During the warm-water months the multitude of green leaves and sturdy stems of the American water willows hide a fair portion of this trash, as does the green and leafy terrestrial vegetation along the shorelines.
The blight, however, becomes a dispiriting sight many weeks before Old Man Winter's 89 days has runs its course. His frigid deeds wilt and gradually decompose the plant life along riparian zones and shorelines that encompass these waters. But once the strait, stout and viridescent stems of the American water willows become flaccid and khaki colored, the vast accumulations and scatterings of rubbish become a disheartening and almost omnipresent sight along the water's edges.

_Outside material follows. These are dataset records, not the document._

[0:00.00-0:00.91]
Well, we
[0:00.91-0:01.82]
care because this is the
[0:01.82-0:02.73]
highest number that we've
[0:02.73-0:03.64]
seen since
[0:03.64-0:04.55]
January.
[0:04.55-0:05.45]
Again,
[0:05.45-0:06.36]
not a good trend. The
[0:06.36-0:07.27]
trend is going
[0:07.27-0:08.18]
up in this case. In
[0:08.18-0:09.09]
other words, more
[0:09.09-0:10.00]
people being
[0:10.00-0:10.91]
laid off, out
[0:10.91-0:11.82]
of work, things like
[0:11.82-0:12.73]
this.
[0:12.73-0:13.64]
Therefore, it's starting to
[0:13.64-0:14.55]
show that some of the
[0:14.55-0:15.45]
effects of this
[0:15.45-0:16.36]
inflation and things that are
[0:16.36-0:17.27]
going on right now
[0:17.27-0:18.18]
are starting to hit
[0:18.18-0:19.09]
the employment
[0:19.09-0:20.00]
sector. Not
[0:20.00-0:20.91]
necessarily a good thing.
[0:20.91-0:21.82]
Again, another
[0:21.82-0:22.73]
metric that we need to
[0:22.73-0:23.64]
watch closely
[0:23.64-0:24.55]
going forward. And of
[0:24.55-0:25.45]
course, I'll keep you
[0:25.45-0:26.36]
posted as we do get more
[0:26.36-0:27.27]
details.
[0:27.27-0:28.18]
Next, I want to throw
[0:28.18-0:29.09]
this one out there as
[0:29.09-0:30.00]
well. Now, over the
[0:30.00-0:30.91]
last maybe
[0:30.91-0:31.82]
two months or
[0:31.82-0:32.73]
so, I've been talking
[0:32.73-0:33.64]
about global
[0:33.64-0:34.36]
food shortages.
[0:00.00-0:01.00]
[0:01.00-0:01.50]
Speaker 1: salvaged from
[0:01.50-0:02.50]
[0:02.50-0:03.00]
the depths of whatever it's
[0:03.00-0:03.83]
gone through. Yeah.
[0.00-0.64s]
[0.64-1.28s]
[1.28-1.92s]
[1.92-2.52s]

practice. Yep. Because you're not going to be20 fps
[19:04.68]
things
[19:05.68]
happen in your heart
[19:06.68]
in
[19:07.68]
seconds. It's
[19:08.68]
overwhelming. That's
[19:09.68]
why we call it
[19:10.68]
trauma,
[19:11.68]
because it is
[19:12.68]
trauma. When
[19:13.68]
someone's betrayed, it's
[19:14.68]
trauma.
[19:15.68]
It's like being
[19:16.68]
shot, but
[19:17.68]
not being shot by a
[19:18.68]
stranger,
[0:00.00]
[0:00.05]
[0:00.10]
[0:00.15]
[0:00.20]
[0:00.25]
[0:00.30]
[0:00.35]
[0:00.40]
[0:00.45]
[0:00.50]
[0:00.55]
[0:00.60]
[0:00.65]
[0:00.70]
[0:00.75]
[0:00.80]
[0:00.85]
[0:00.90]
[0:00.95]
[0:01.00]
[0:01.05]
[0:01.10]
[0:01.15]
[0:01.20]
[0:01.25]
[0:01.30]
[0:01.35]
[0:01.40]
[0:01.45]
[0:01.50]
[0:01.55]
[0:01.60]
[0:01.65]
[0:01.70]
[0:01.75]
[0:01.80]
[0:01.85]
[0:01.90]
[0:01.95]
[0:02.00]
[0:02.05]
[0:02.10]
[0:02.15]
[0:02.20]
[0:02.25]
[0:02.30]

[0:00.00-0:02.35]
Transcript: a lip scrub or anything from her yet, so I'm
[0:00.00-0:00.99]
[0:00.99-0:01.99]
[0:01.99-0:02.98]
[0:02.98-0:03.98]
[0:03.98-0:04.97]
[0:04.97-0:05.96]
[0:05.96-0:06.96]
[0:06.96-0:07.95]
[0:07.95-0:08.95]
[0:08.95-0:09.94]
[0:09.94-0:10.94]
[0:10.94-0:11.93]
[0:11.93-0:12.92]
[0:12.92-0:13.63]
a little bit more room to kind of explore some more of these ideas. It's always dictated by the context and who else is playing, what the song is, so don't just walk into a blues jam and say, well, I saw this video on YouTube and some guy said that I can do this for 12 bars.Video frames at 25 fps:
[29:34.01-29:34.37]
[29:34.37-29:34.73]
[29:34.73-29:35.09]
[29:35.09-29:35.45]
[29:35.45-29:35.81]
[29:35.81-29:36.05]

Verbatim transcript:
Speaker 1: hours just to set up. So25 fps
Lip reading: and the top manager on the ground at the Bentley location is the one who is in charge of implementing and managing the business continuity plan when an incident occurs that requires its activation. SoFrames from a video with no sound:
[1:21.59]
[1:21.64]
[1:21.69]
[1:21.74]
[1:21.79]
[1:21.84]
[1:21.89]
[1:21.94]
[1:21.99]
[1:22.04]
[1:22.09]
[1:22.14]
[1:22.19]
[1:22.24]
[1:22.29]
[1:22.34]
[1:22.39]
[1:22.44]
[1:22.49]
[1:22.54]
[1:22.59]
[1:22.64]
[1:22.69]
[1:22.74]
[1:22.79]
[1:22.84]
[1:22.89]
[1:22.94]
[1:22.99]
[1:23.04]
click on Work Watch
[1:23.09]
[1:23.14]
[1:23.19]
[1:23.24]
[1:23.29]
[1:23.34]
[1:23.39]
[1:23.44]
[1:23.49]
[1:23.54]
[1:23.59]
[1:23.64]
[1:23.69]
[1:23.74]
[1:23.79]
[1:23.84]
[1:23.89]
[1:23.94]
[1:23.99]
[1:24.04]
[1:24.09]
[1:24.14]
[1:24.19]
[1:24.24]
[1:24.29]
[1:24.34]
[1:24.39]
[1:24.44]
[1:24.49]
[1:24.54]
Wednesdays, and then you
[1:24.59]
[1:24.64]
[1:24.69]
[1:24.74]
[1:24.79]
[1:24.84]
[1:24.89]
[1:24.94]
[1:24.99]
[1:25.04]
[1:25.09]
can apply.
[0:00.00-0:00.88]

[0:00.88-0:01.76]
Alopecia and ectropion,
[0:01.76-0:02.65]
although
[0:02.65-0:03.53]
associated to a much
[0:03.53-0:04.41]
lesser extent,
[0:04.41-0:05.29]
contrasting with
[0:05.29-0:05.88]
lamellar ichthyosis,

In years past, we have asked bass clubs, scout groups, civic organizations, environmental groups, and businesses if they would be interested in adopting some the shorelines at the reservoirs.
In addition, we wrote several letters to the editors of some local newspapers, calling attention to this blight and seeking help or suggestions on how to stem this constant onslaught of litter that besmears our public waters.
To our chagrin, we have failed to arouse any heartfelt public concern about this issue. For some odd reason the citizenry of Kansas is more concerned about adopting sections of roadways and removing the trash from them than doing something about the trash that defiles the shorelines of our reservoirs.
Therefore, we wonder if waterways elsewhere across the country have been cursed with as much trash as the ones in northeastern Kansas have been. And if they have, we would like to know what is being done or has been done to rectify this appalling problem in those locales.